● **DIRECTIONS**:
Your reply should restate the lines from the top of the entries through the line containing "[0:06.00-0:06.50]" word for word, with no pictures.

● **Saved entries**:
----------------
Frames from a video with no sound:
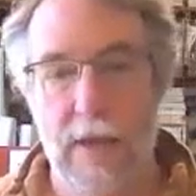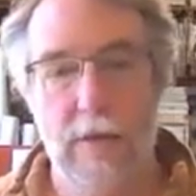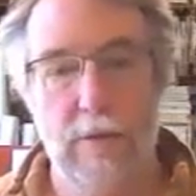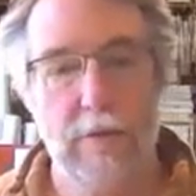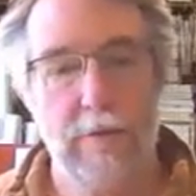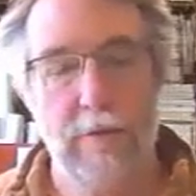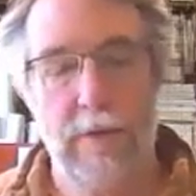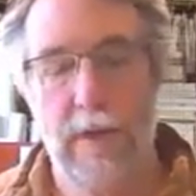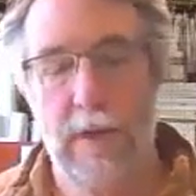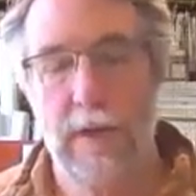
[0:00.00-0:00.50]
and
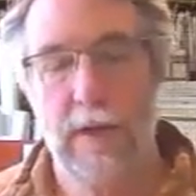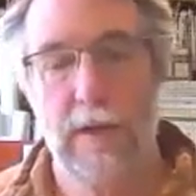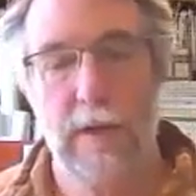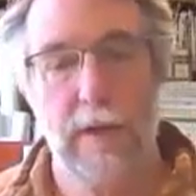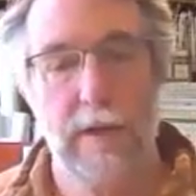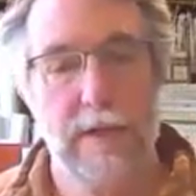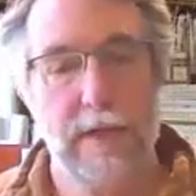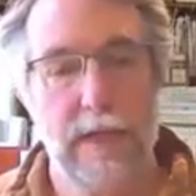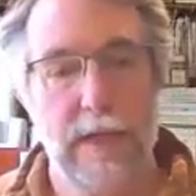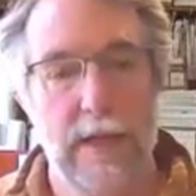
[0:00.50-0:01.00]
then you feed
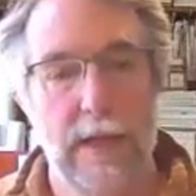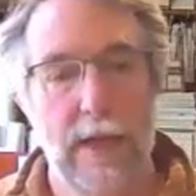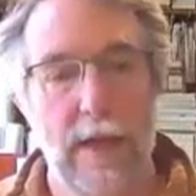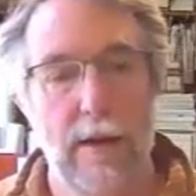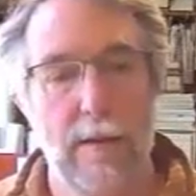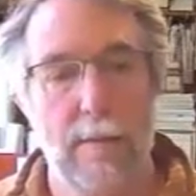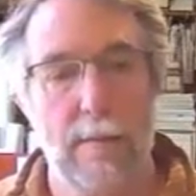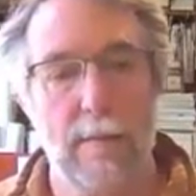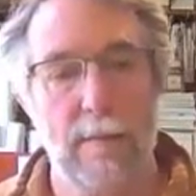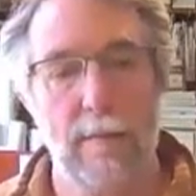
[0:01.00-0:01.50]
it a
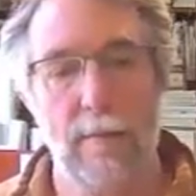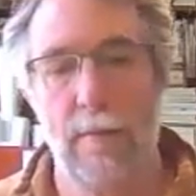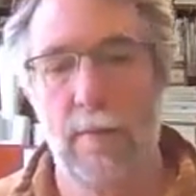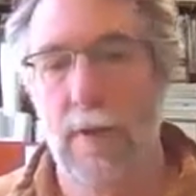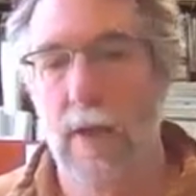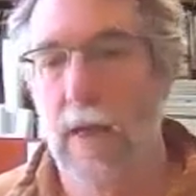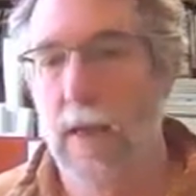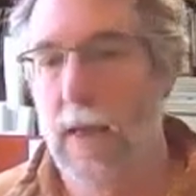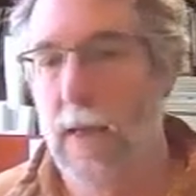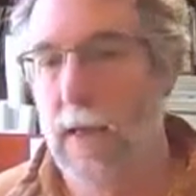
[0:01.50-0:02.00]
DEM,
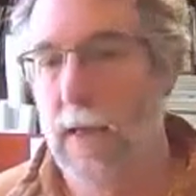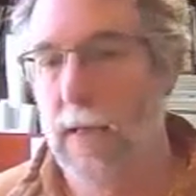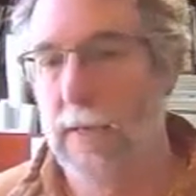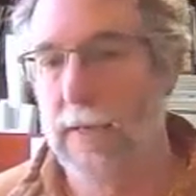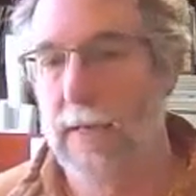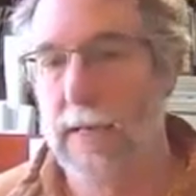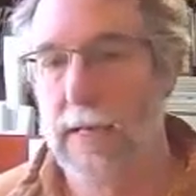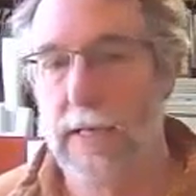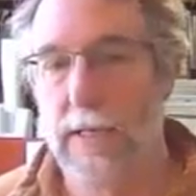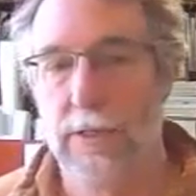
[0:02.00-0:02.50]

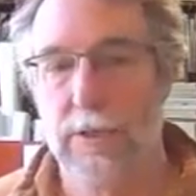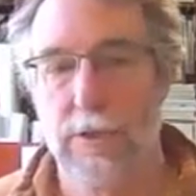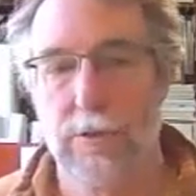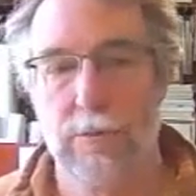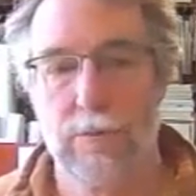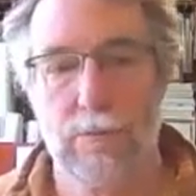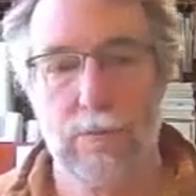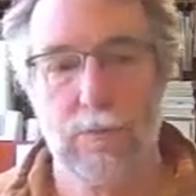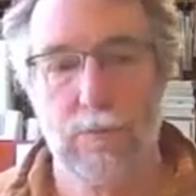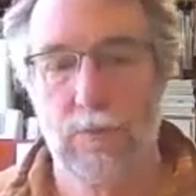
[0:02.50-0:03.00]
and
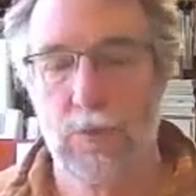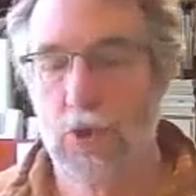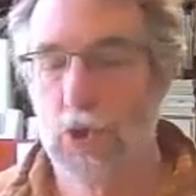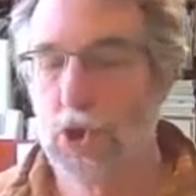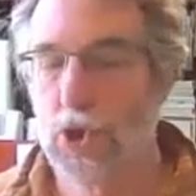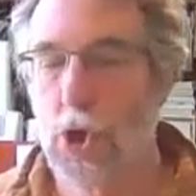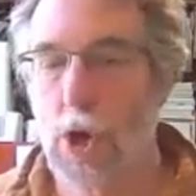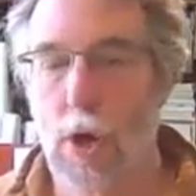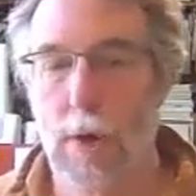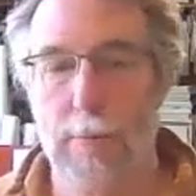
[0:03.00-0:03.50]
it
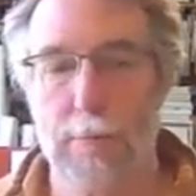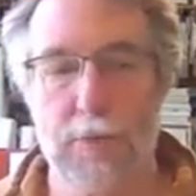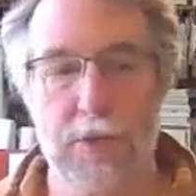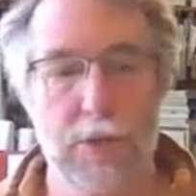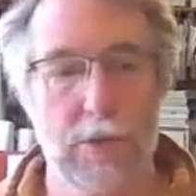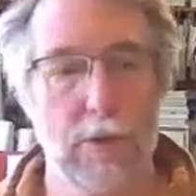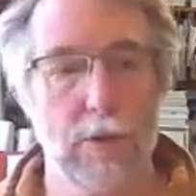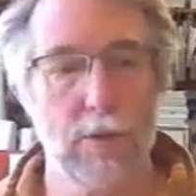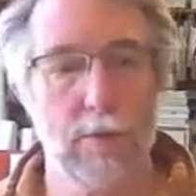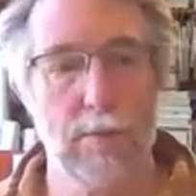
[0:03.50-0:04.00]

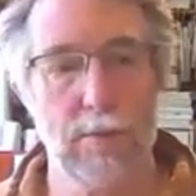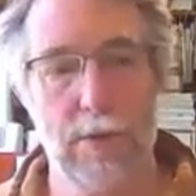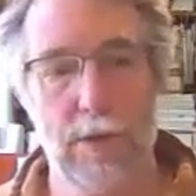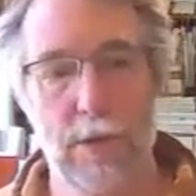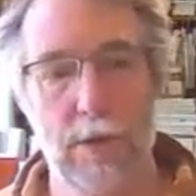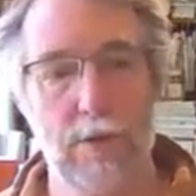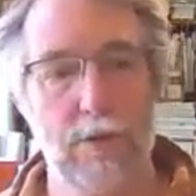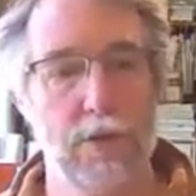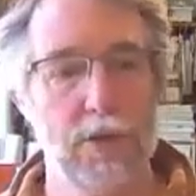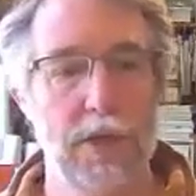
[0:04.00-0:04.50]
chops your
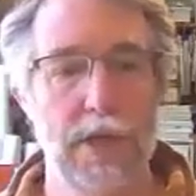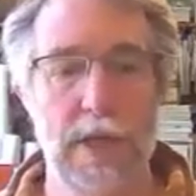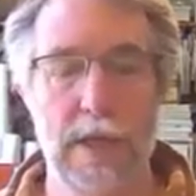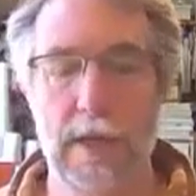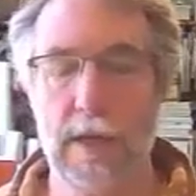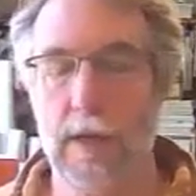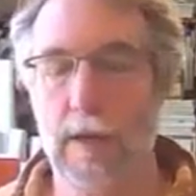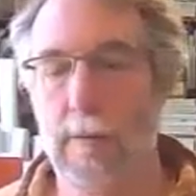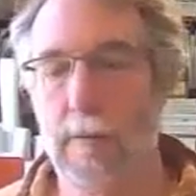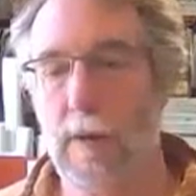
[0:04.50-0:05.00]

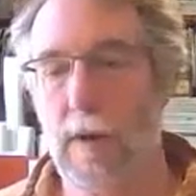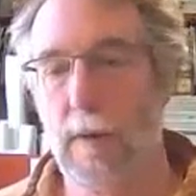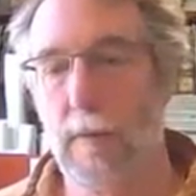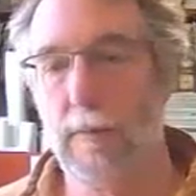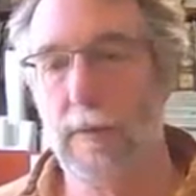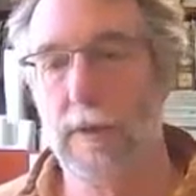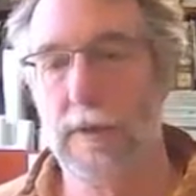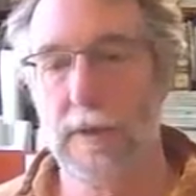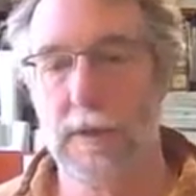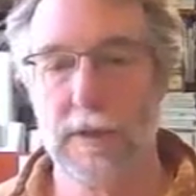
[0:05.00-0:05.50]
huge
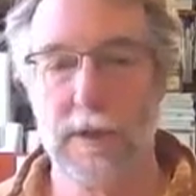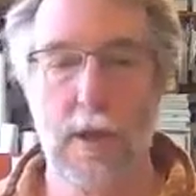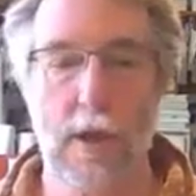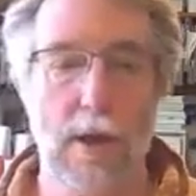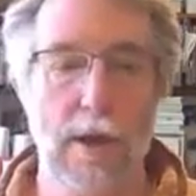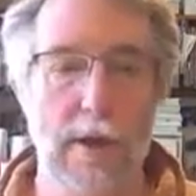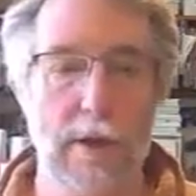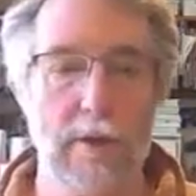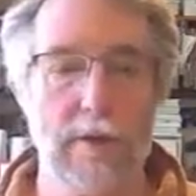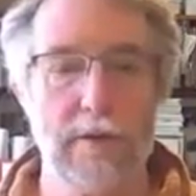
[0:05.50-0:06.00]
DEM up into
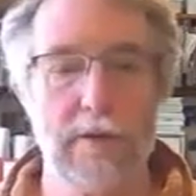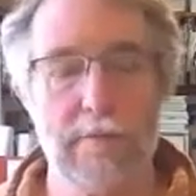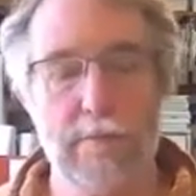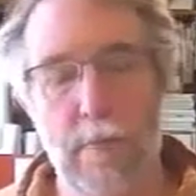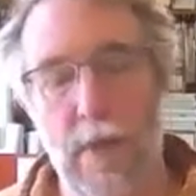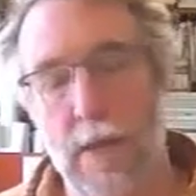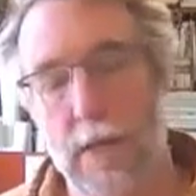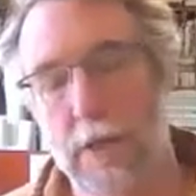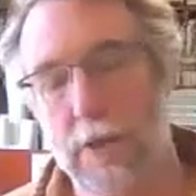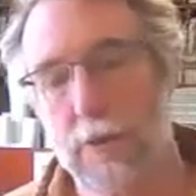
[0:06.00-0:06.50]

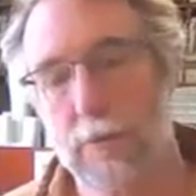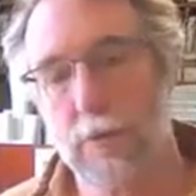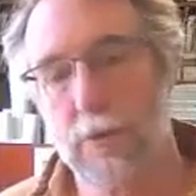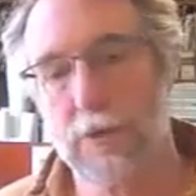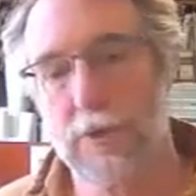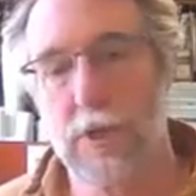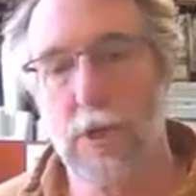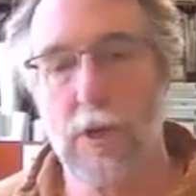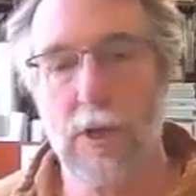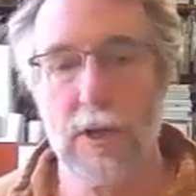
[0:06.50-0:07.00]
tiles of
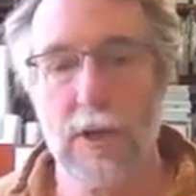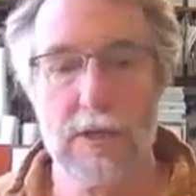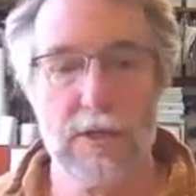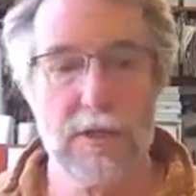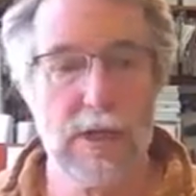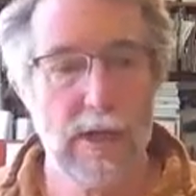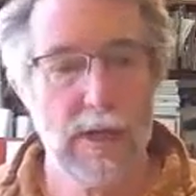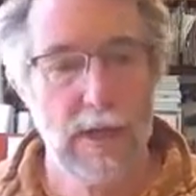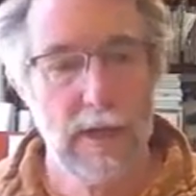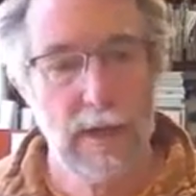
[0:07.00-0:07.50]
manageable
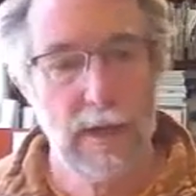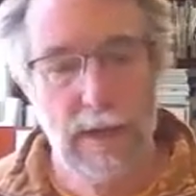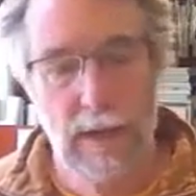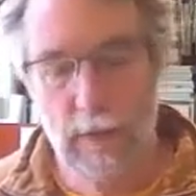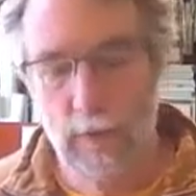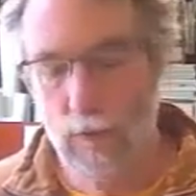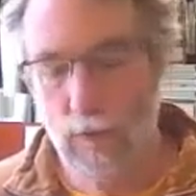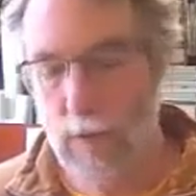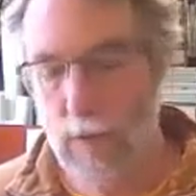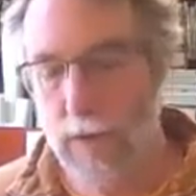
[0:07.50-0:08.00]
size.
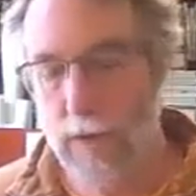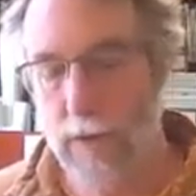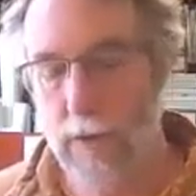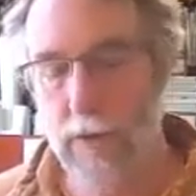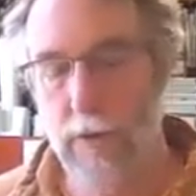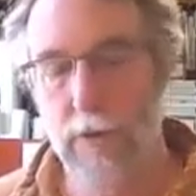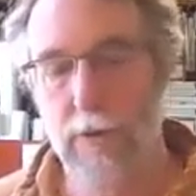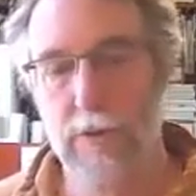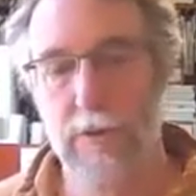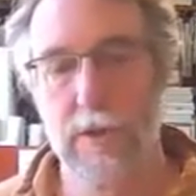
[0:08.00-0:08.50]
It
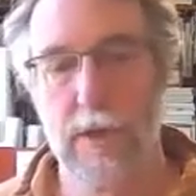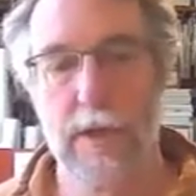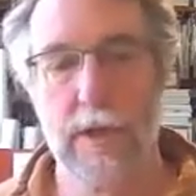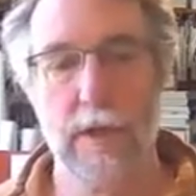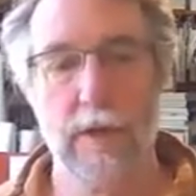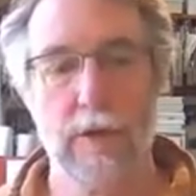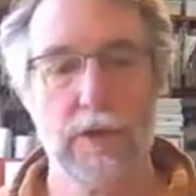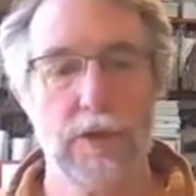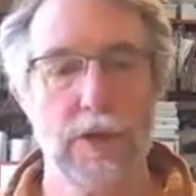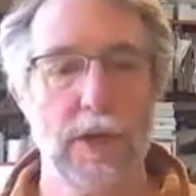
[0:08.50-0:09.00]

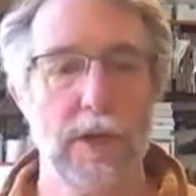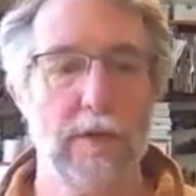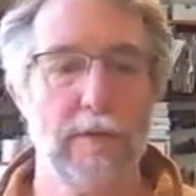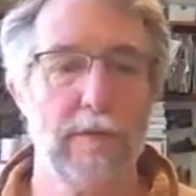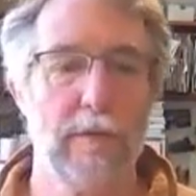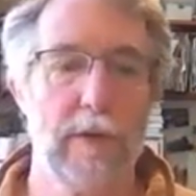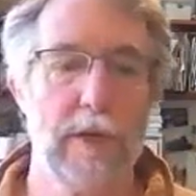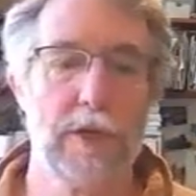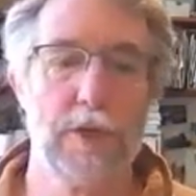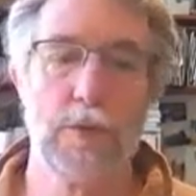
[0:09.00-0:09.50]
renders a hill
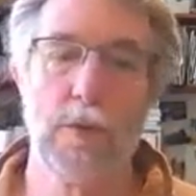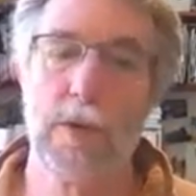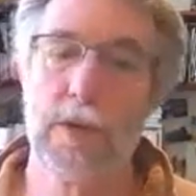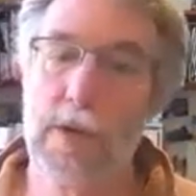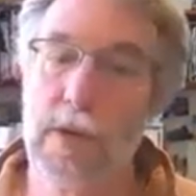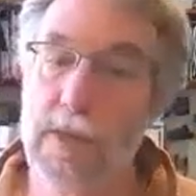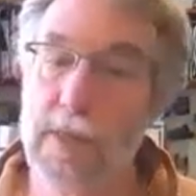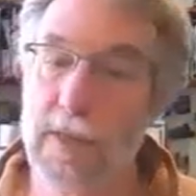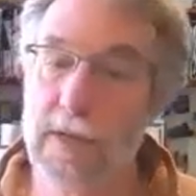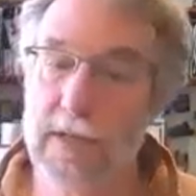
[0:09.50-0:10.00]
shade for
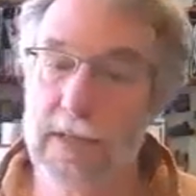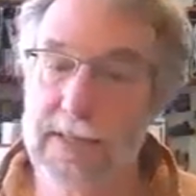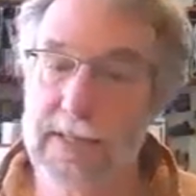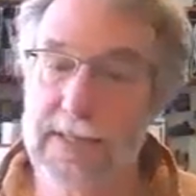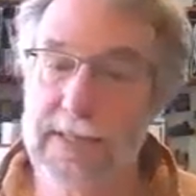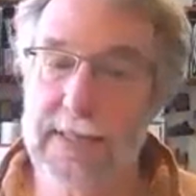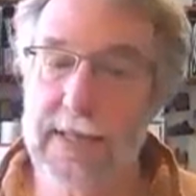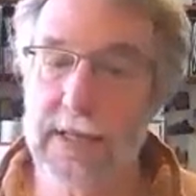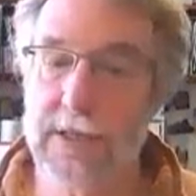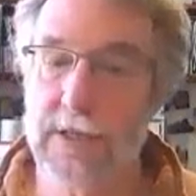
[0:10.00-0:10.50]
each one, and then
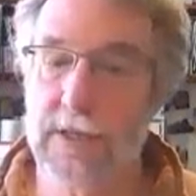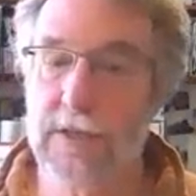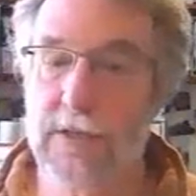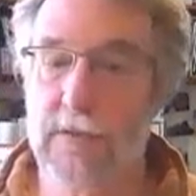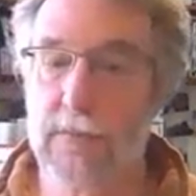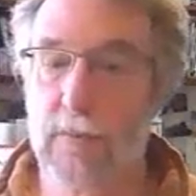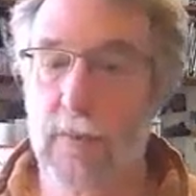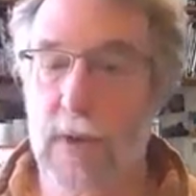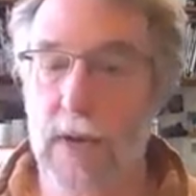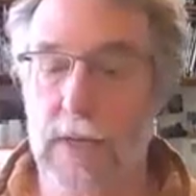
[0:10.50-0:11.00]
it
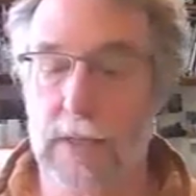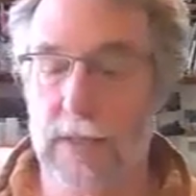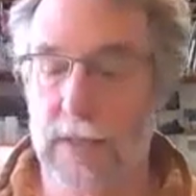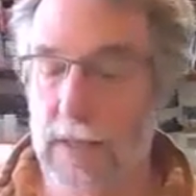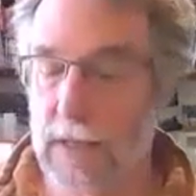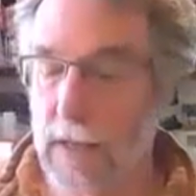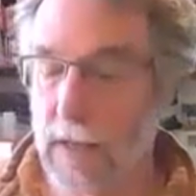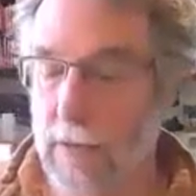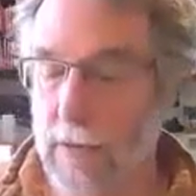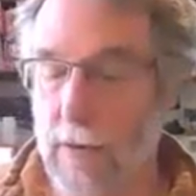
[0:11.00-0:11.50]
stitches them
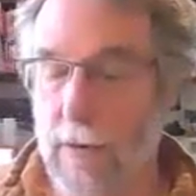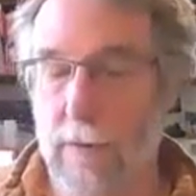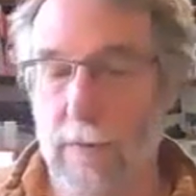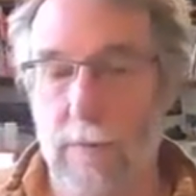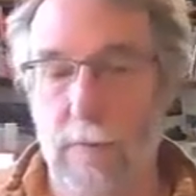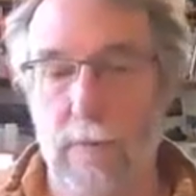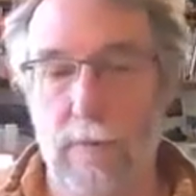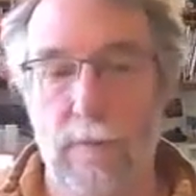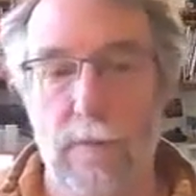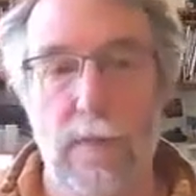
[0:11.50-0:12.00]
back
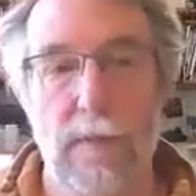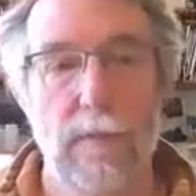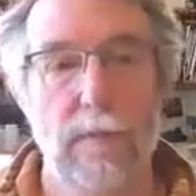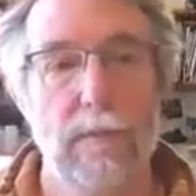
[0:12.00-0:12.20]
together.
----------------
● **EXERCISE RESULT**:
Frames from a video with no sound:
[0:00.00-0:00.50]
and
[0:00.50-0:01.00]
then you feed
[0:01.00-0:01.50]
it a
[0:01.50-0:02.00]
DEM,
[0:02.00-0:02.50]

[0:02.50-0:03.00]
and
[0:03.00-0:03.50]
it
[0:03.50-0:04.00]

[0:04.00-0:04.50]
chops your
[0:04.50-0:05.00]

[0:05.00-0:05.50]
huge
[0:05.50-0:06.00]
DEM up into
[0:06.00-0:06.50]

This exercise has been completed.